■ TASK BRIEF: Below are entries to be transcribed exactly; exclude the pictures from the copy.

■ AVAILABLE RECORDS:
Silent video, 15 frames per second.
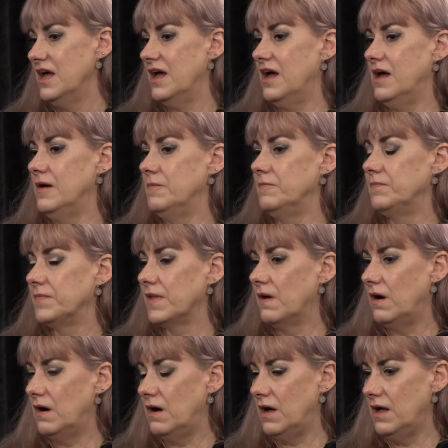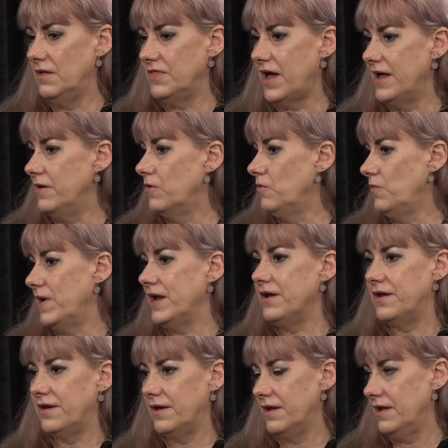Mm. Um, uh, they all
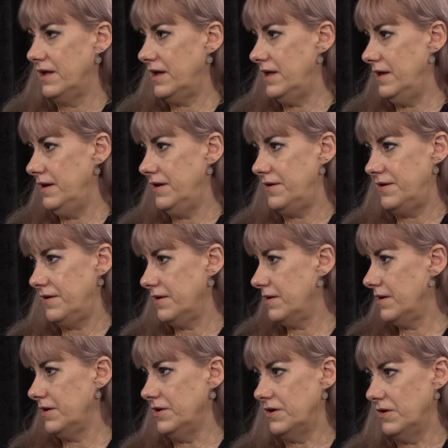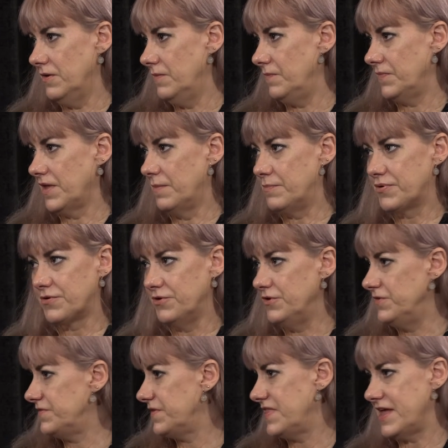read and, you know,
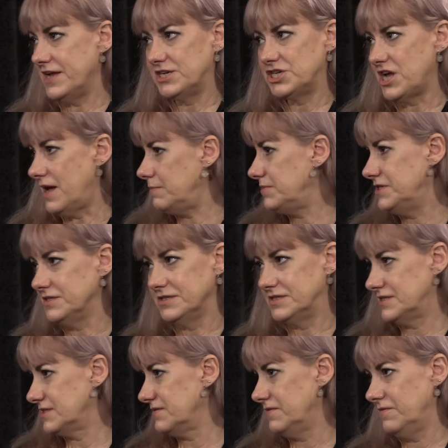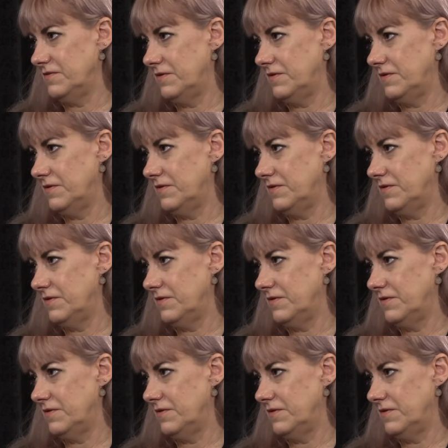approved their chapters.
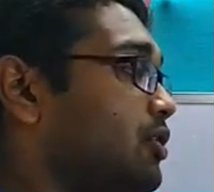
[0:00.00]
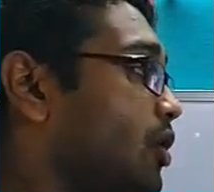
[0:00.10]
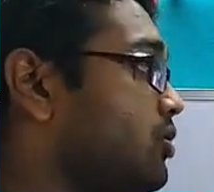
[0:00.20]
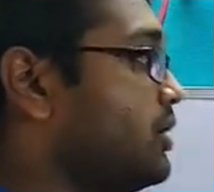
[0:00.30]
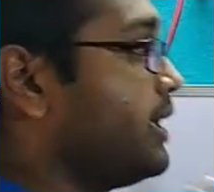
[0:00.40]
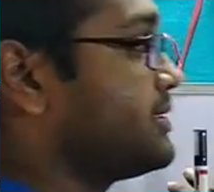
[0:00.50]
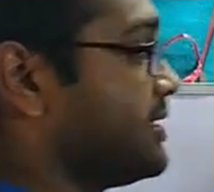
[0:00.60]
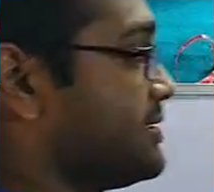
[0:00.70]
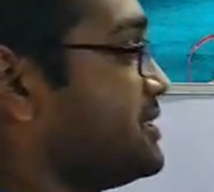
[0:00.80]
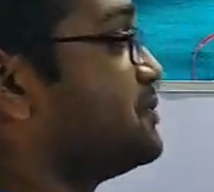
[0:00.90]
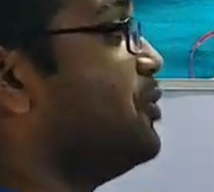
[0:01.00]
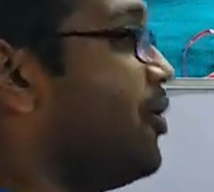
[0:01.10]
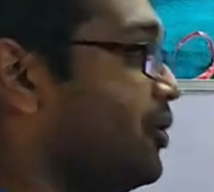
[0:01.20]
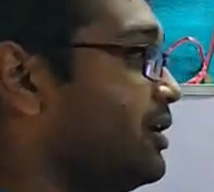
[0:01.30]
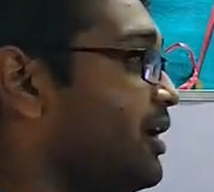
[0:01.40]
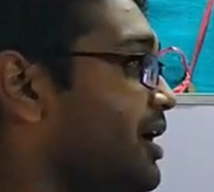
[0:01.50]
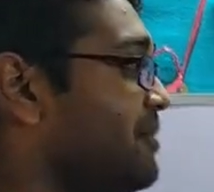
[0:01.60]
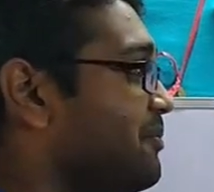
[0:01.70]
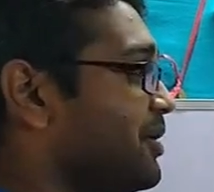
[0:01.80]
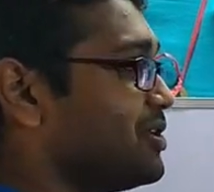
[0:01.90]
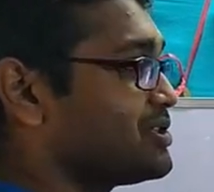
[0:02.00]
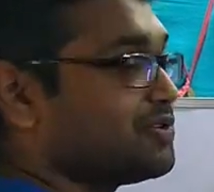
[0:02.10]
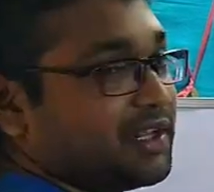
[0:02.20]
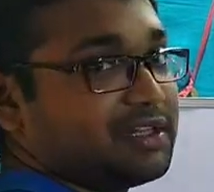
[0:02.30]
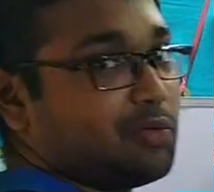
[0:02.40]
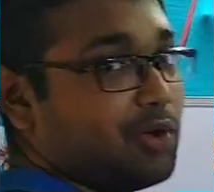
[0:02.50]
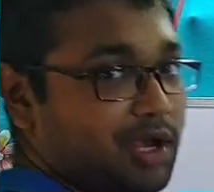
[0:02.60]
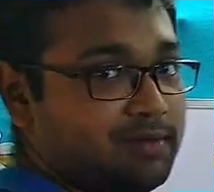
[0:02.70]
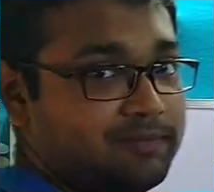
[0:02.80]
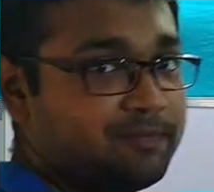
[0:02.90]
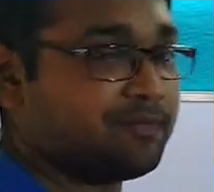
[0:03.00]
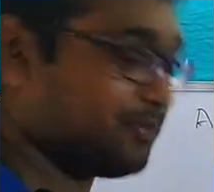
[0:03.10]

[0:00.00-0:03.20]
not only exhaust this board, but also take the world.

■ EXERCISE OUTPUT:
Silent video, 15 frames per second.
Mm. Um, uh, they all
read and, you know,
approved their chapters.
[0:00.00]
[0:00.10]
[0:00.20]
[0:00.30]
[0:00.40]
[0:00.50]
[0:00.60]
[0:00.70]
[0:00.80]
[0:00.90]
[0:01.00]
[0:01.10]
[0:01.20]
[0:01.30]
[0:01.40]
[0:01.50]
[0:01.60]
[0:01.70]
[0:01.80]
[0:01.90]
[0:02.00]
[0:02.10]
[0:02.20]
[0:02.30]
[0:02.40]
[0:02.50]
[0:02.60]
[0:02.70]
[0:02.80]
[0:02.90]
[0:03.00]
[0:03.10]

[0:00.00-0:03.20]
not only exhaust this board, but also take the world.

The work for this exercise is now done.